4. Obtaining Descriptive Statistics and a Quick Overview

.describe() and .glimpse() are higher-level DataFrame methods for summary.

.describe() Method: Computes summary statistics for numerical columns.
```
print("Descriptive statistics for orders_df:")
print(orders_df.describe())
```
Self-reflection: Observe the null_count row in the describe output. This is another way to spot missing numerical data.

.glimpse() Method: Provides a transposed, concise summary of column names, types, and initial values.

print("\nGlimpse of customers_df:")
customers_df.glimpse()

print("\nGlimpse of orders_df:")
orders_df.glimpse()

5. Identifying and Quantifying Missing Values using Expressions

Missing data is a common issue. Polars expressions allow for flexible ways to identify and count nulls.

Using pl.all().is_null().sum() within select: To count null values for all columns simultaneously using an explicit expression, you can use pl.all() to refer to all columns, apply is_null() to each, and then sum() the boolean results (where True is 1 and False is 0).

# Count missing values in each column of customers_df using expressions
missing_customers_expr = customers_df.select(
    pl.all().is_null().sum()
)
print("Missing values per column in customers_df (via expression):")
print(missing_customers_expr)

# Count missing values in each column of orders_df using expressions
missing_orders_expr = orders_df.select(
    pl.all().is_null().sum()
)
print("\nMissing values per column in orders_df (via expression):")
print(missing_orders_expr)

This approach demonstrates how expressions can operate across multiple columns. The result is a new DataFrame where each column represents the sum of nulls for the corresponding column in the original DataFrame.

6. Analyzing Unique Values in Columns using Expressions

Understanding unique values helps characterize your data.

Counting Unique Values with pl.col().n_unique(): To get the number of unique values in one or more specific columns, use the pl.col("column_name").n_unique() expression within a select context.

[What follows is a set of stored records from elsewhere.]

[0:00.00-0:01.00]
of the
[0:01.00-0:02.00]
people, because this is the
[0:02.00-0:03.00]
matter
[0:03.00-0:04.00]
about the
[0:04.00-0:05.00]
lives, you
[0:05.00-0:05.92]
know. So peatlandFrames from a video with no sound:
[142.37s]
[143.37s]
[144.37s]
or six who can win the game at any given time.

# Get the number of unique values in the 'city' column of customers_df
unique_cities_count_expr = customers_df.select(
    pl.col('city').n_unique().alias("unique_city_count")
)
print("\nNumber of unique cities in customers_df (via expression):")
print(unique_cities_count_expr)

# Get the number of unique values for 'product_category' and 'customer_id' in orders_df
unique_counts_orders_expr = orders_df.select([
    pl.col('product_category').n_unique().alias("unique_product_categories"),
    pl.col('customer_id').n_unique().alias("unique_customer_ids_in_orders")
])
print("\nNumber of unique product categories and customer IDs in orders_df (via expression):")
print(unique_counts_orders_expr)

Using .alias() within the expression allows you to name the resulting column in the output DataFrame.

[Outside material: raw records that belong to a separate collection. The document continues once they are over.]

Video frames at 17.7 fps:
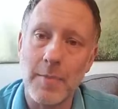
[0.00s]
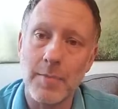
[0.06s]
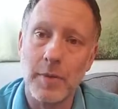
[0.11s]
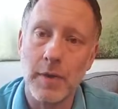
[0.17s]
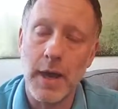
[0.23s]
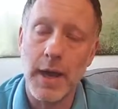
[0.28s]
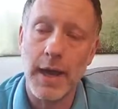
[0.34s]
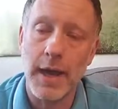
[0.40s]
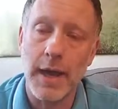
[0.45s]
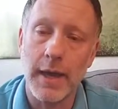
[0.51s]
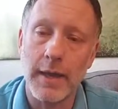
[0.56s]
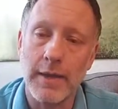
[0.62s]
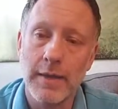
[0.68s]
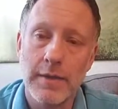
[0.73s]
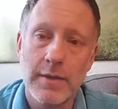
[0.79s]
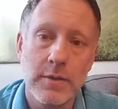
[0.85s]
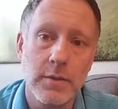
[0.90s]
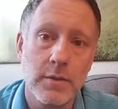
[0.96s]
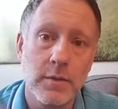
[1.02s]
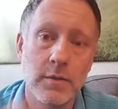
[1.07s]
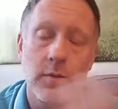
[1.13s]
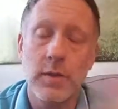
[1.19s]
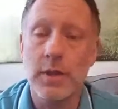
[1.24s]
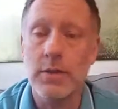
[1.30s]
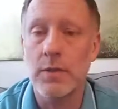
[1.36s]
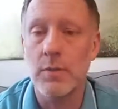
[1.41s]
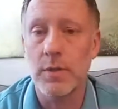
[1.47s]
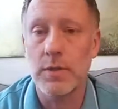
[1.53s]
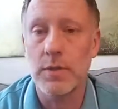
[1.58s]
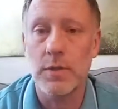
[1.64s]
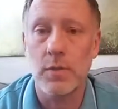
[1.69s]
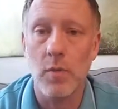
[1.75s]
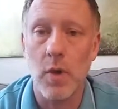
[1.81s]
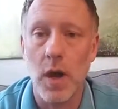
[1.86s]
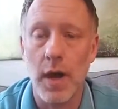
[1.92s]
a plan to get you what
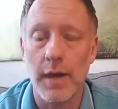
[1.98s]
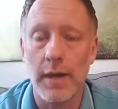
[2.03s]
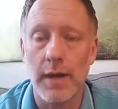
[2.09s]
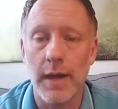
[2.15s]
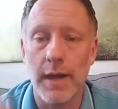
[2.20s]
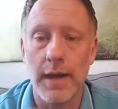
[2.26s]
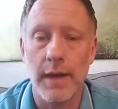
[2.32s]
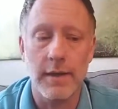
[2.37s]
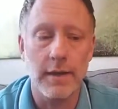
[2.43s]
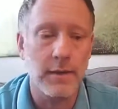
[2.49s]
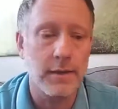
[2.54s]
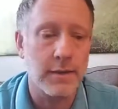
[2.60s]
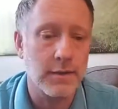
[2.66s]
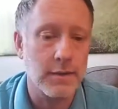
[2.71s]
you want and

Retrieving Unique Values with pl.col().unique(): To retrieve the actual unique values from a specific column, use the pl.col("column_name").unique() expression.

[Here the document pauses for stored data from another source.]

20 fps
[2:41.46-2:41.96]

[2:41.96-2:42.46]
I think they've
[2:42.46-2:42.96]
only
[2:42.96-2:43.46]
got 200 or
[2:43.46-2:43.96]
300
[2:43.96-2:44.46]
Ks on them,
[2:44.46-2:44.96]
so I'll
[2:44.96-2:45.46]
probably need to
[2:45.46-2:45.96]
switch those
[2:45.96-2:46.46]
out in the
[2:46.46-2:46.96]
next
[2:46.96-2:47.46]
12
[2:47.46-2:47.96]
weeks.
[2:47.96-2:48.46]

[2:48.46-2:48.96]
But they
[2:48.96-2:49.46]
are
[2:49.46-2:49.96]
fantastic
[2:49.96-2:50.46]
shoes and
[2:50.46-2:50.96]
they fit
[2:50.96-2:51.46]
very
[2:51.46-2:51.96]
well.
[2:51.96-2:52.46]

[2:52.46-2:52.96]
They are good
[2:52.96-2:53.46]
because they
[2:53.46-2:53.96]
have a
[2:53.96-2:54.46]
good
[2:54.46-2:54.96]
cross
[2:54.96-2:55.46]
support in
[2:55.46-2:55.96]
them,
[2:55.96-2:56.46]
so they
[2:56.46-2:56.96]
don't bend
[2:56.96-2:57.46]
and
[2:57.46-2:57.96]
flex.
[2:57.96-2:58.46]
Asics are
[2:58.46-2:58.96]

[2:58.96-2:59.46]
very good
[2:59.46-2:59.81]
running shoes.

# Get the unique values in the 'product_category' column of orders_df
unique_product_categories_expr = orders_df.select(
    pl.col('product_category').unique().sort() # .sort() is optional, for consistent order
)
print("\nUnique product categories in orders_df (via expression):")
print(unique_product_categories_expr)

# Get unique cities from customers_df
unique_cities_expr = customers_df.select(
    pl.col('city').unique().sort() # .sort() is optional
)
print("\nUnique cities in customers_df (via expression):")
print(unique_cities_expr)

The result of pl.col().unique() is a column containing only the unique, non-null values.